What to work on — The finished copy should hold every entry exactly as given, and no pictures.

Dataset records
⟨

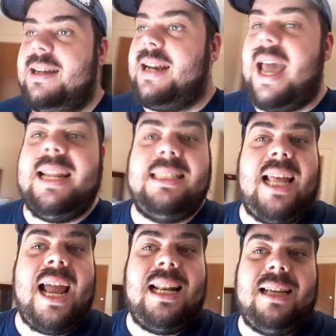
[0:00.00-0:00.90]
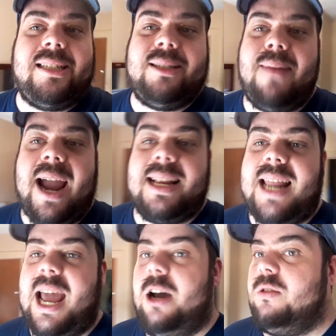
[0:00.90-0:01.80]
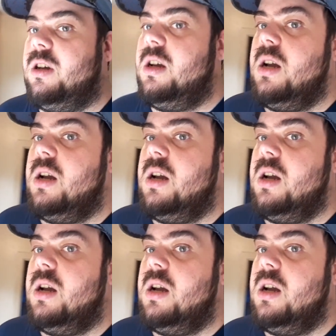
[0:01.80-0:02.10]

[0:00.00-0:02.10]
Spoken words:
That is the end of SmackDown.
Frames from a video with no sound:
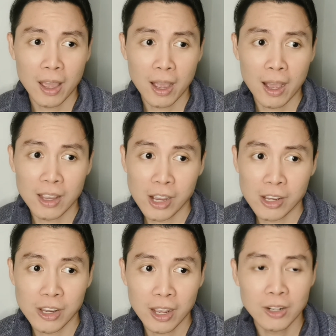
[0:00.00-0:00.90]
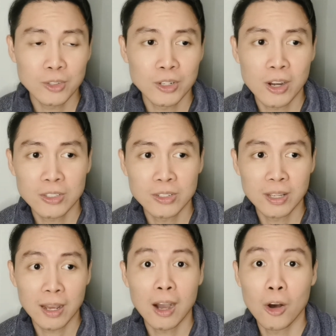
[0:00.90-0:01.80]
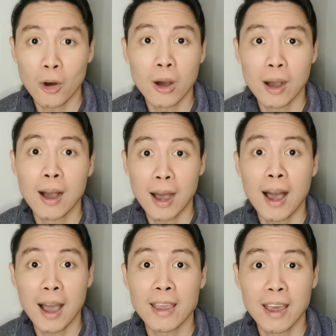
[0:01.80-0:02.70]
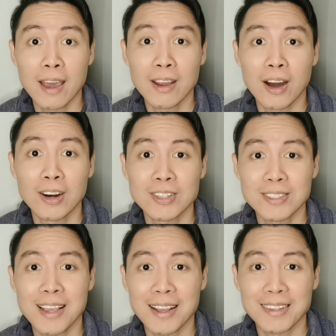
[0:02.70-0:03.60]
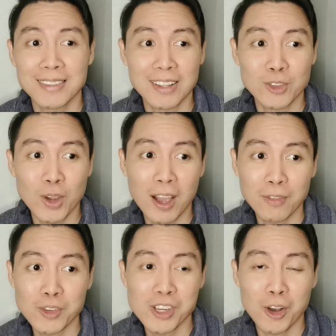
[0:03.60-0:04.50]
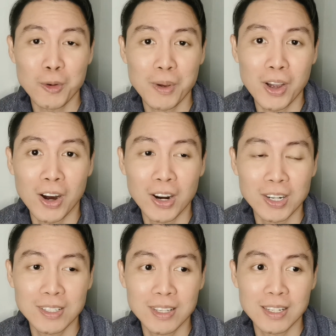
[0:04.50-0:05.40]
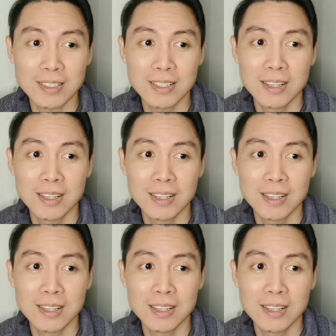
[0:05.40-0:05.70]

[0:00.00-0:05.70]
I yelled to the doctor that I had a heart attack, that you have to check on my heart. That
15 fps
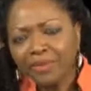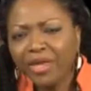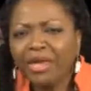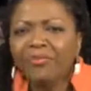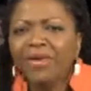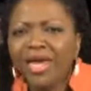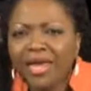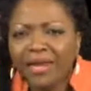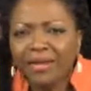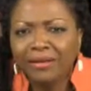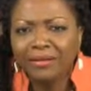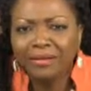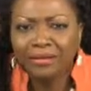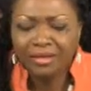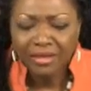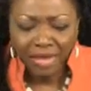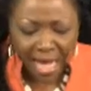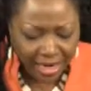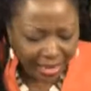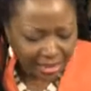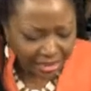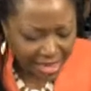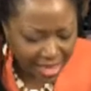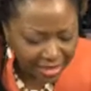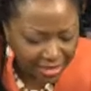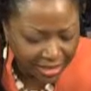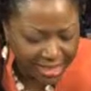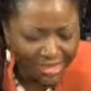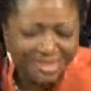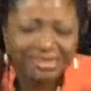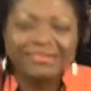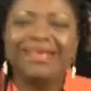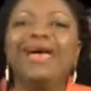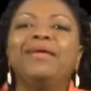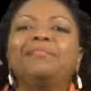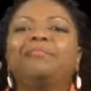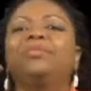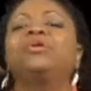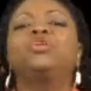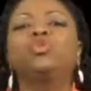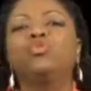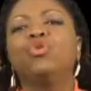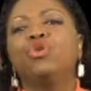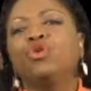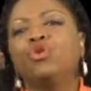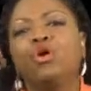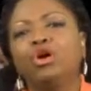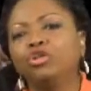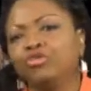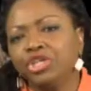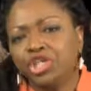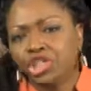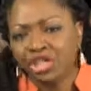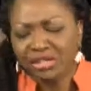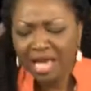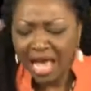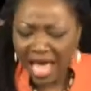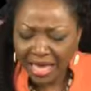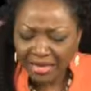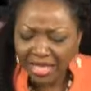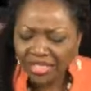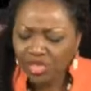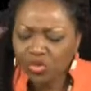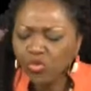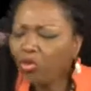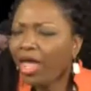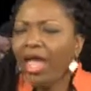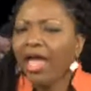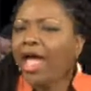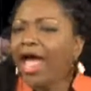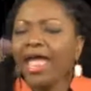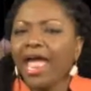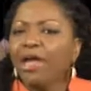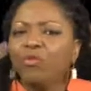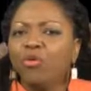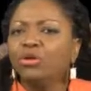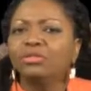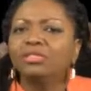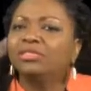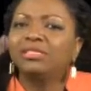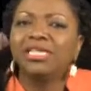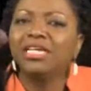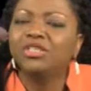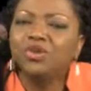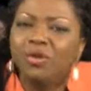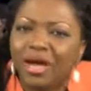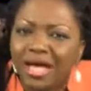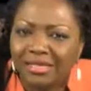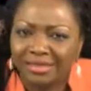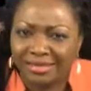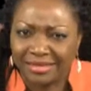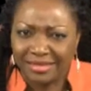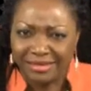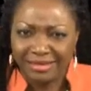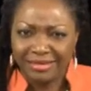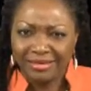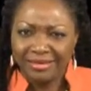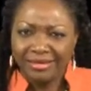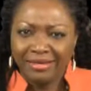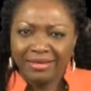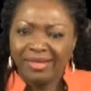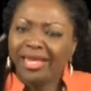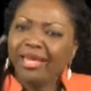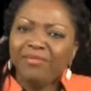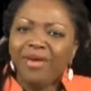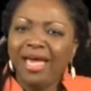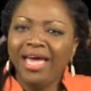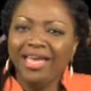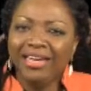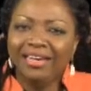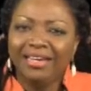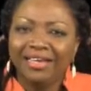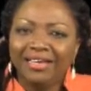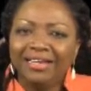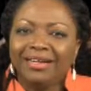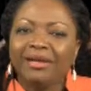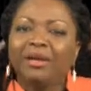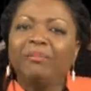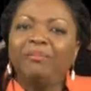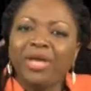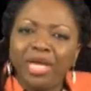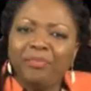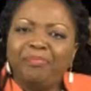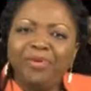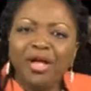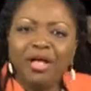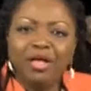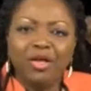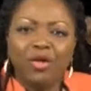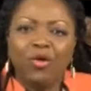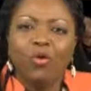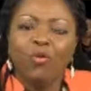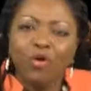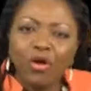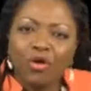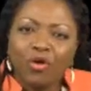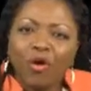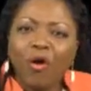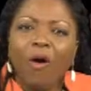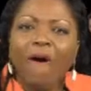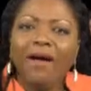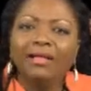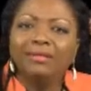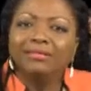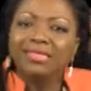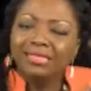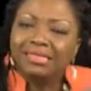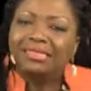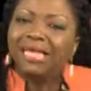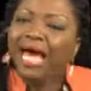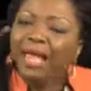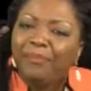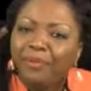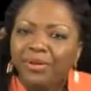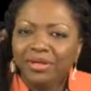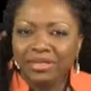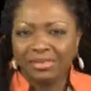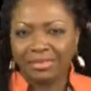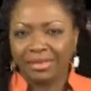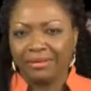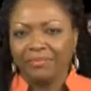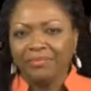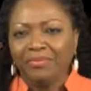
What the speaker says: Amen. And it says disciples were called Christians. And this is where I want to say to us, amen. People were called disciples.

⟩

Answer section —
[0:00.00-0:00.90]
[0:00.90-0:01.80]
[0:01.80-0:02.10]

[0:00.00-0:02.10]
Spoken words:
That is the end of SmackDown.
Frames from a video with no sound:
[0:00.00-0:00.90]
[0:00.90-0:01.80]
[0:01.80-0:02.70]
[0:02.70-0:03.60]
[0:03.60-0:04.50]
[0:04.50-0:05.40]
[0:05.40-0:05.70]

[0:00.00-0:05.70]
I yelled to the doctor that I had a heart attack, that you have to check on my heart. That
15 fps
What the speaker says: Amen. And it says disciples were called Christians. And this is where I want to say to us, amen. People were called disciples.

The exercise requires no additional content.